D’autre part, l’expérience de la vieillesse autonome et active que Thérèse promeut, défie aussi la logique rationaliste de la production capitaliste. Il y a quelques années, quand les gens sortaient du marché du travail et manquaient donc d’une partie de leur pouvoir de consommation, le marché n’avait plus d’intérêt pour eux. Pourtant, le marché a compris progressivement le potentiel consumériste des personnes retraitées et il a capitalisé sur leur soins et leur loisirs. C’est “la silver economy” que Thérèse prononce non sans un certain dégoût. À son avis, les vieux devraient se détacher du pragmatisme marchand “qui cadre tellement fort la pensée qu’il n’y a plus de place pour le rêve” et opter, en revanche, pour un système de vie plus “honnête” soutenu par “tout l’humanisme qui est en nous, toute la culture qui est en nous”. Le recyclage d’idées devient nécessaire pour affronter l’avenir.
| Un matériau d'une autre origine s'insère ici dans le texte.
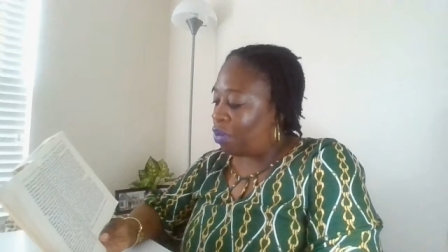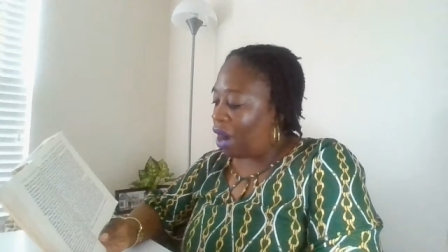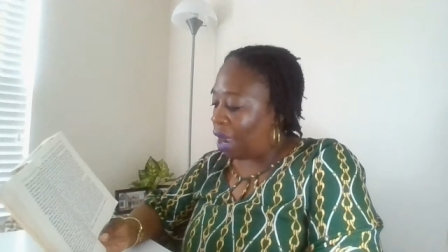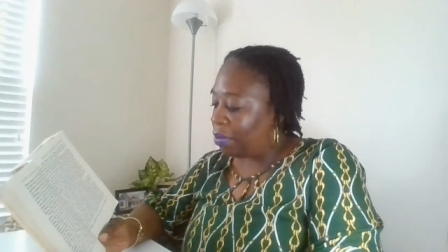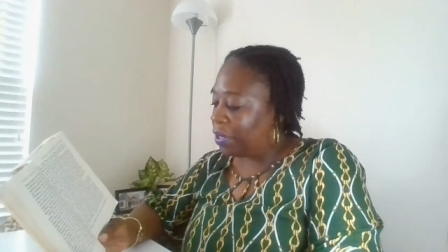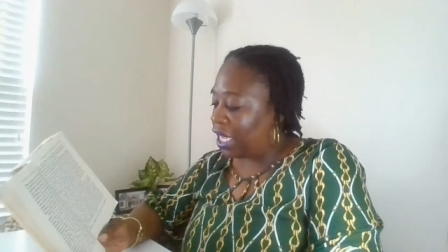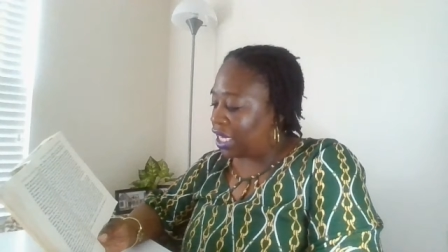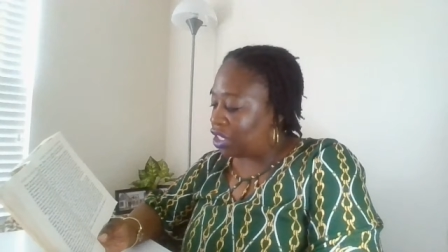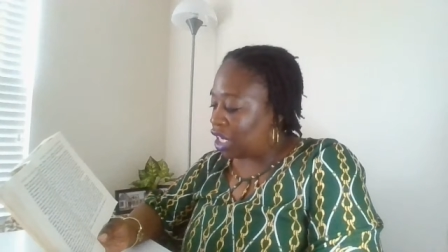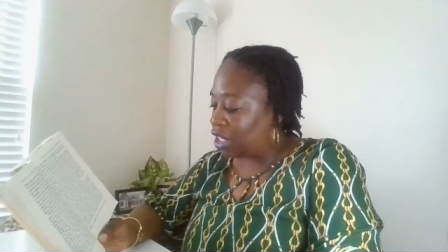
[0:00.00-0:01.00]
probably
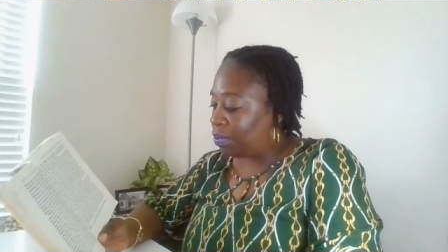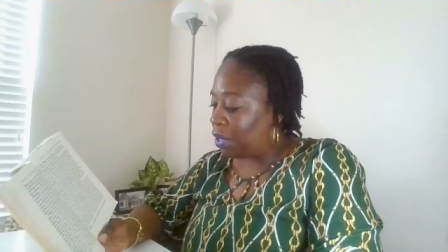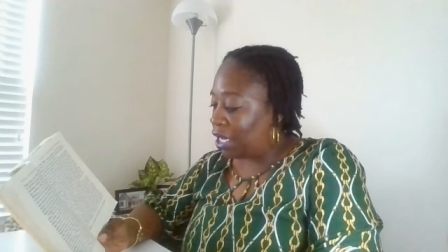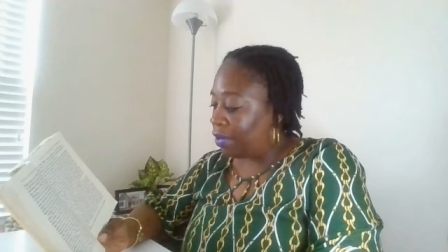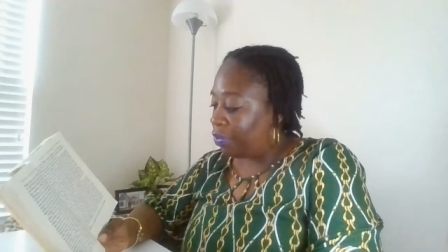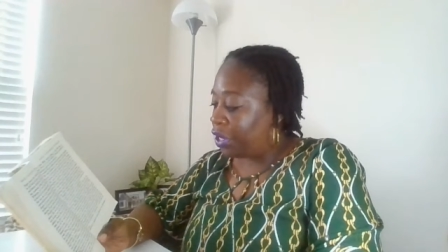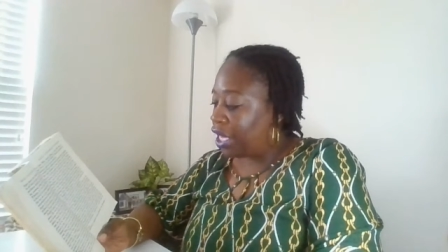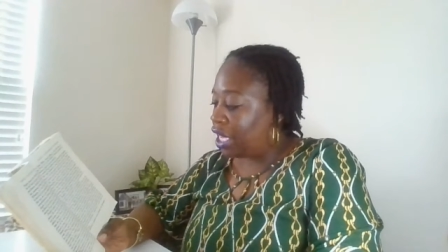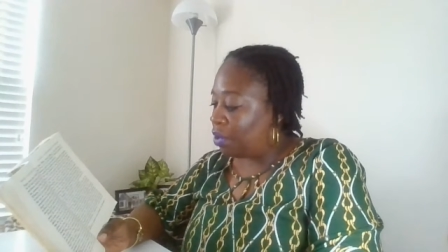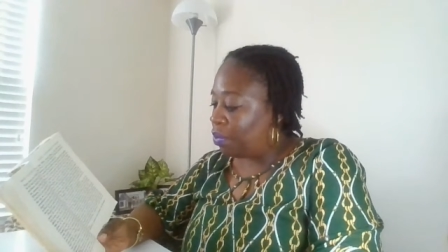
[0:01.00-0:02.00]
a judgment
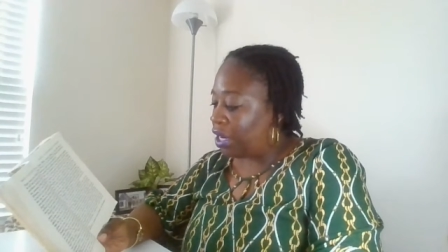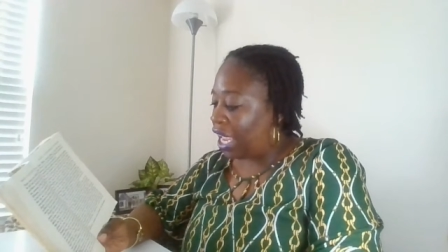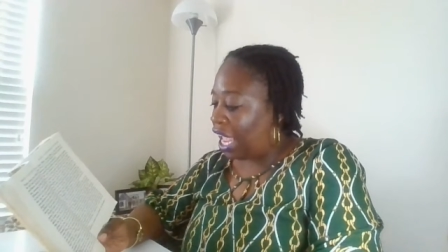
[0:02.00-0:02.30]
he would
La société occidentale devra renoncer à la production massive de biens et opter pour un modèle plus respectueux de la planète, basé sur la consommation responsable, une conception différente du temps de travail et du loisir, ainsi que sur le renforcement des liens sociaux et du partage en collectivité. Nos aînés – qui ont connu la nécessité et la guerre, et surtout les femmes – qui ont dû toujours jongler avec des économies domestiques précaires, en recourant à la modération des dépenses et à la récupération de matériaux – seraient à l’avant-garde pour établir un système de vie décroissante. “Je pense que le rôle politique des vieux est de cet ordre. Nous sommes l’avant-garde éclairée parce que nous sommes l’arrière-garde en même temps, qui a connu une pratique de décroissance obligatoire”.
La vieille Babayaga rêve toujours. “Moi, je suis poétique”, répond-elle sans doute quand on lui rappelle que ce monde est encore guidé par le pragmatisme. C’est clair pour elle, “on doit être des êtres désirants tout le temps”. On ne doit pas cesser d’inventer des nouveaux mondes, même s’ils sont lointains. Elle avoue, cependant : “Mes petites ailes sont un peu fatiguées”, mais elle continue à se battre à côté des ses compagnes depuis leur maison à Montreuil, et pour cela, elle allume les torches des nouvelles générations. Ce n’est pas pour rien que la figure biblique de Moïse lui a toujours donné du souffle. Lui, qui, selon les Écritures, a guidé son peuple pour la liberté à travers le désert pendant quarante ans. “Il n’a jamais vu la terre promise,” explique-t-elle “mais le chemin, le chemin a été formidable”.